Sand grains can be dislodged and mobilized when exposed to high fluid flow drag forces in oil recovery from poorly consolidated sandstone reservoirs. Sand production usually enhances the wellbore inflow performances; however the drawbacks such as erosion and clogging of production lines and premature water breakthrough in waterflooding outweigh the benefits. In this study, an existing coupled 3-D multiphase flow/geomechanical code is further developed and implemented to model the propagation of dilated zone resulting from sand production. The dilated zone grows when the forces from fluid flow exceed the confining effective forces. The constituent materials’ mechanical behavior is described by a nonlinear hyperbolic model in which the stress variation over the Mohr-Coulomb shear failure surface is honored by a force rebalancing scheme. The study results indicate that the dilated zone geometry is a strict function of the weak layer thickness. The small load bearing capacity of the failed region leads to formation of a low stressed strip at the cavity/sand interface which aids the sand production by pressure gradient. The results of the current study can help understanding the significance of different mechanisms contributing to sand production in order to mitigate the premature water breakthrough problem in oilfield waterflooding practices.


Drag forces concomitant with fluid flow through loosely consolidated porous media might be strong enough to dislodge and mobilized the distorted sand grains towards the producer. The sand production phenomenon usually leads to a significant enhancement in well productivity [1]. Nonetheless, uncontrolled sand production may result in operational problems such as costly workovers in flow production eroded equipment and the environmental issues associated with disposal of produced sand [2, 3]. Sand production usually deteriorates the sweep efficiency causing premature water breakthrough in field waterflooding operations. The problem costs the oil and gas industry hundreds of millions dollars annually [4].

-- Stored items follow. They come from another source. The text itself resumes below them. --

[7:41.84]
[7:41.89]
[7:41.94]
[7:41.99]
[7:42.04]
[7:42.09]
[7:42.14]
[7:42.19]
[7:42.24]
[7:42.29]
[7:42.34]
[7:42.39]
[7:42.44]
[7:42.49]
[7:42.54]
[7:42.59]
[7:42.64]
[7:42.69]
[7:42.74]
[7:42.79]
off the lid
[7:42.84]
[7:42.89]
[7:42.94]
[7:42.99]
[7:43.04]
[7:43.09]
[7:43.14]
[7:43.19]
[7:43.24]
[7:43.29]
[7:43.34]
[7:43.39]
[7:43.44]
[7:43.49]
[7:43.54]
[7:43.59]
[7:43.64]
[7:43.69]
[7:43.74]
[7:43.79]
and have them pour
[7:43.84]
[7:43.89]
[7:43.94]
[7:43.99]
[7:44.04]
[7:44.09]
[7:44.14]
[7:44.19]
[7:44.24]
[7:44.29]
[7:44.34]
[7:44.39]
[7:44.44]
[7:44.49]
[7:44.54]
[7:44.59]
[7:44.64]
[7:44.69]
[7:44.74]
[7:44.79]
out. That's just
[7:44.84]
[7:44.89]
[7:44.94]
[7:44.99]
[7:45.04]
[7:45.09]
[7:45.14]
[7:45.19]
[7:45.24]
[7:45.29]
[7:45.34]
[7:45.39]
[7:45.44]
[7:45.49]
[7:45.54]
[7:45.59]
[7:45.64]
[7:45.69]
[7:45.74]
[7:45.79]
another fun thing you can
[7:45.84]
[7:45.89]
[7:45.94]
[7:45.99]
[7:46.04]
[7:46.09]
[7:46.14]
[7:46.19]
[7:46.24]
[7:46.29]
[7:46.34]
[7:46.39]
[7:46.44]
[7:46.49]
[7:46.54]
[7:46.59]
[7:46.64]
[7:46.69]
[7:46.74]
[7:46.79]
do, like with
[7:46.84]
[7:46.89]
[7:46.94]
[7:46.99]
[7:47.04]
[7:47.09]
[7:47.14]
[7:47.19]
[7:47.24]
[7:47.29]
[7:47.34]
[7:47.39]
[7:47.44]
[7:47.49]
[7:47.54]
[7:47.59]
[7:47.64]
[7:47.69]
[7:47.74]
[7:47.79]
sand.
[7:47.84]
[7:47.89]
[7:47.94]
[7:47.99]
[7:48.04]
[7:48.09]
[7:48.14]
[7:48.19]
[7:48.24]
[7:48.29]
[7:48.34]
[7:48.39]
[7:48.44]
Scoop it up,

Various causes of sand removal from loose formations into production wells have been quoted by different authors [5, 6]. Vaziri et. al. [6] have divided sand production into early pressure induced and later production or water-cut induced stages. The former stage is triggered mainly by mutual acts of high drag forces and mechanically weak formation. However the latter is regarded to reduction in inter-granular capillary tension due to increase in water-cut. Dissolved gas liberation in multi-phase flow (i.e., foamy oil in heavy oil reservoir) is also a significant contributing factor in sand production [1, 4]. Morita and Boyd [7] have mentioned some sand production problems observed in the field due to reservoir pressure depletion in relatively strong formations, abnormally high tectonic force in relatively strong formations and sudden changes in flow rate.